BEGIN

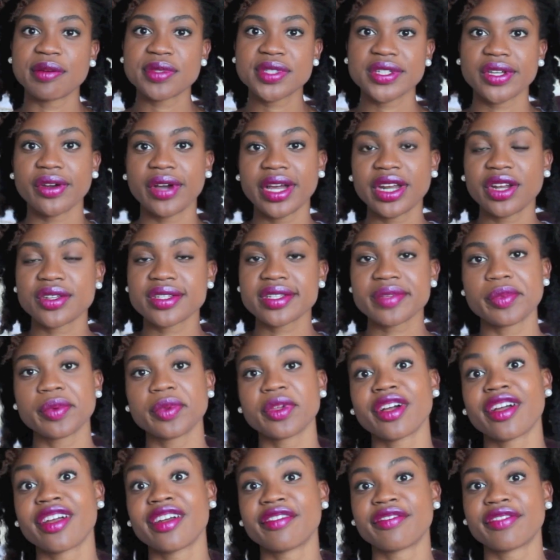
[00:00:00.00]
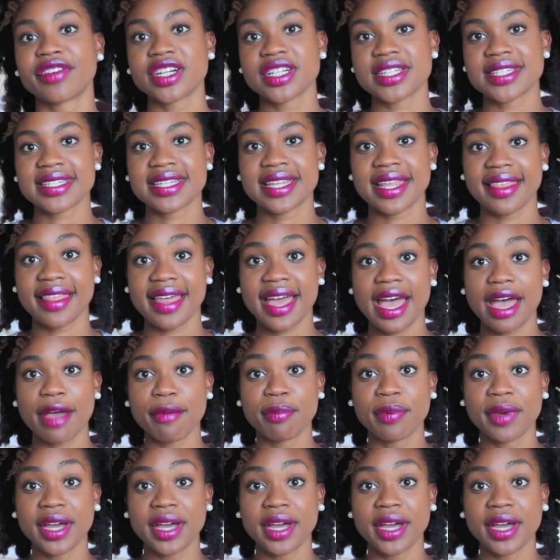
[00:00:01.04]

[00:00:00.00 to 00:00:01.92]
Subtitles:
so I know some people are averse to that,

END
BEGIN

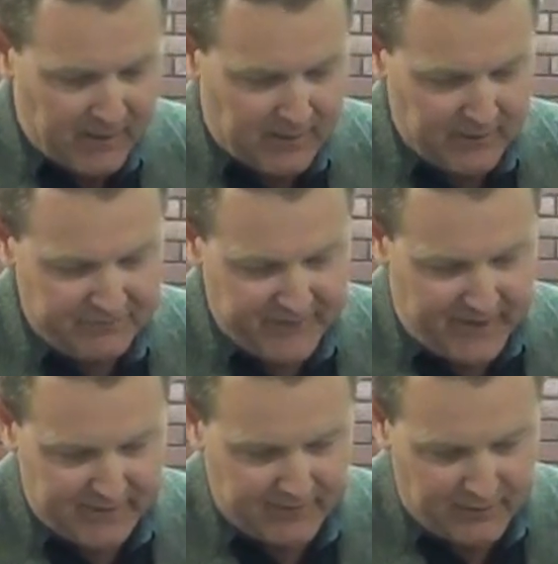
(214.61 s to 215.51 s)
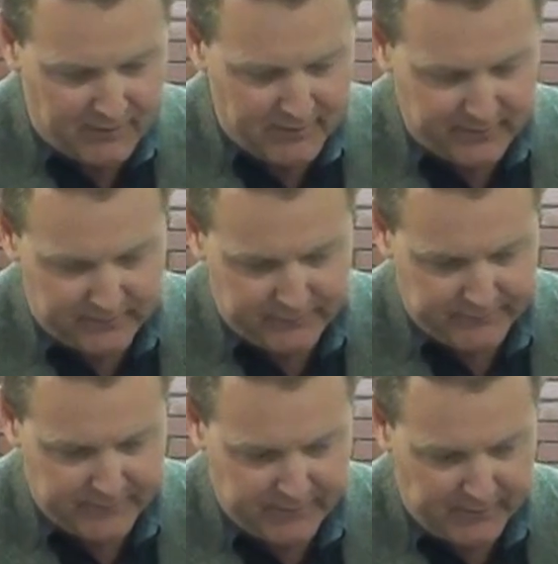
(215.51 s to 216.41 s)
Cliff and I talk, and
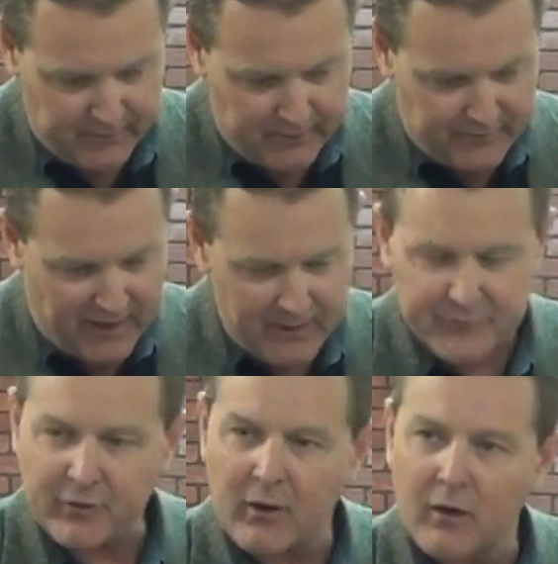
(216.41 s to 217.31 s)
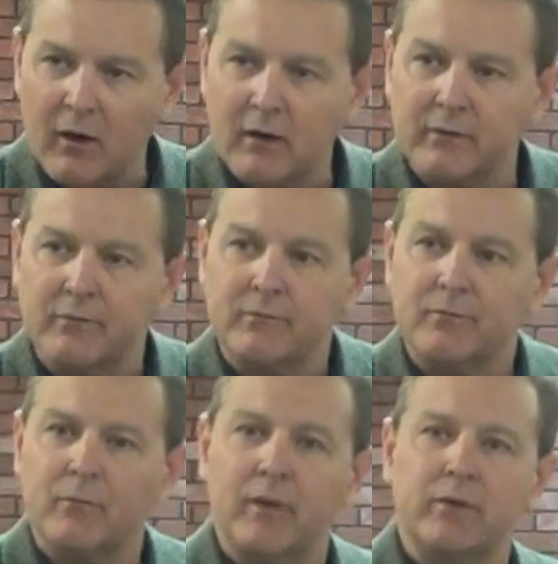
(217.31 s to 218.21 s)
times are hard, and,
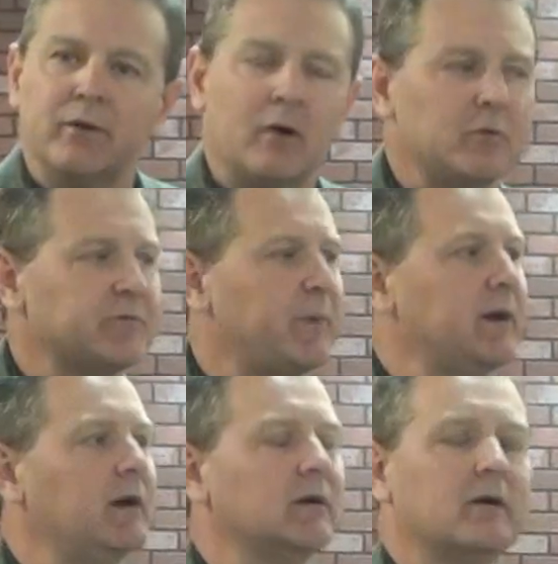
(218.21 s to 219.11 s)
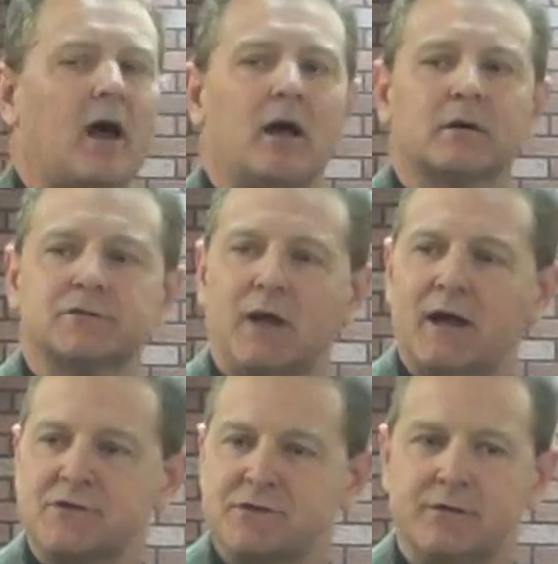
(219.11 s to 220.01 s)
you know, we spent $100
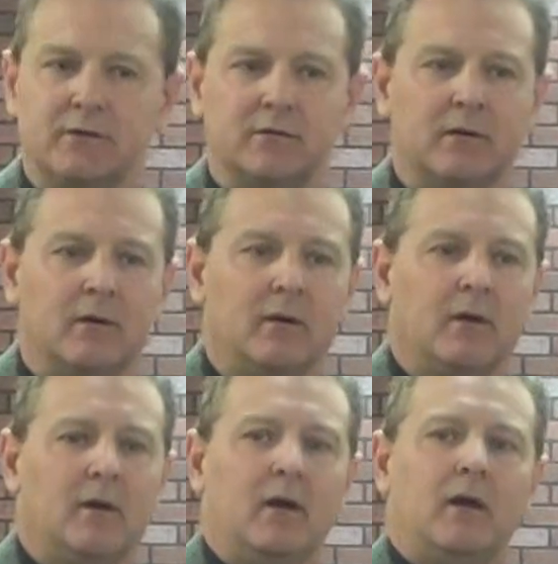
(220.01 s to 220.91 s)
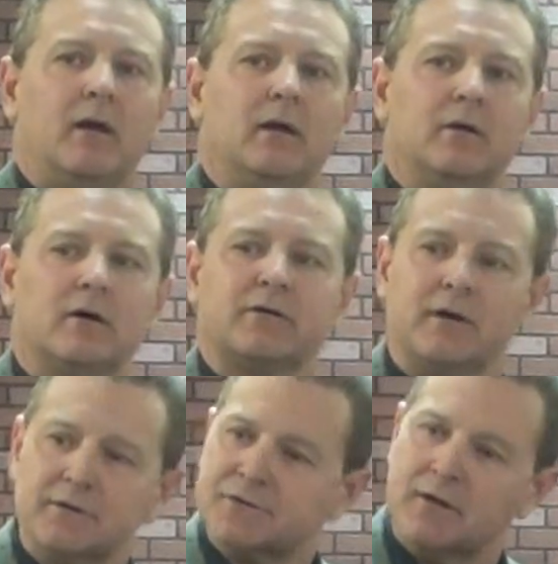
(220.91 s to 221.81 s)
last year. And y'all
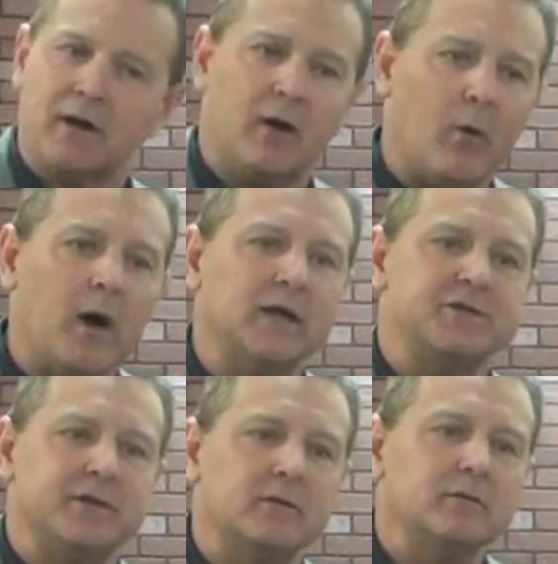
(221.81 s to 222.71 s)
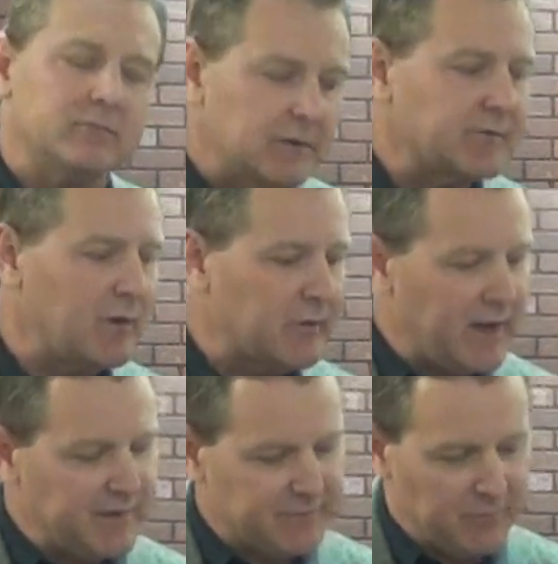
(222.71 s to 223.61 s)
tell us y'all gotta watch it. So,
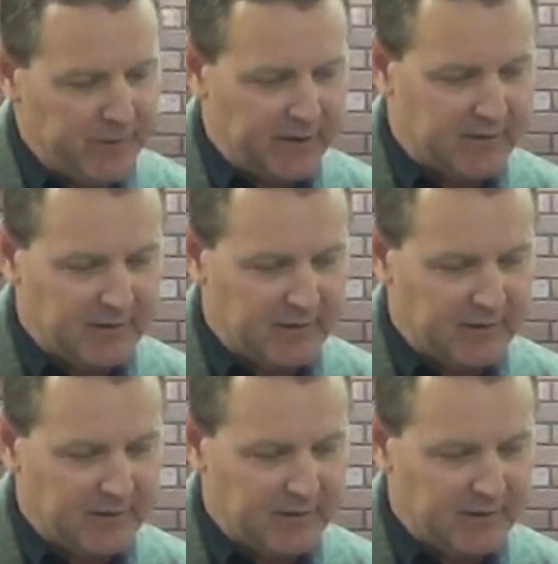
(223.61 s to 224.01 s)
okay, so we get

END

Could you write out exactly the lines of the data above that run from the one holding "(214.61 s to 215.51 s)" to the one holding "(221.81 s to 222.71 s)", with both ends in and all pictures out?

**Answer to the problem:**
(214.61 s to 215.51 s)
(215.51 s to 216.41 s)
Cliff and I talk, and
(216.41 s to 217.31 s)
(217.31 s to 218.21 s)
times are hard, and,
(218.21 s to 219.11 s)
(219.11 s to 220.01 s)
you know, we spent $100
(220.01 s to 220.91 s)
(220.91 s to 221.81 s)
last year. And y'all
(221.81 s to 222.71 s)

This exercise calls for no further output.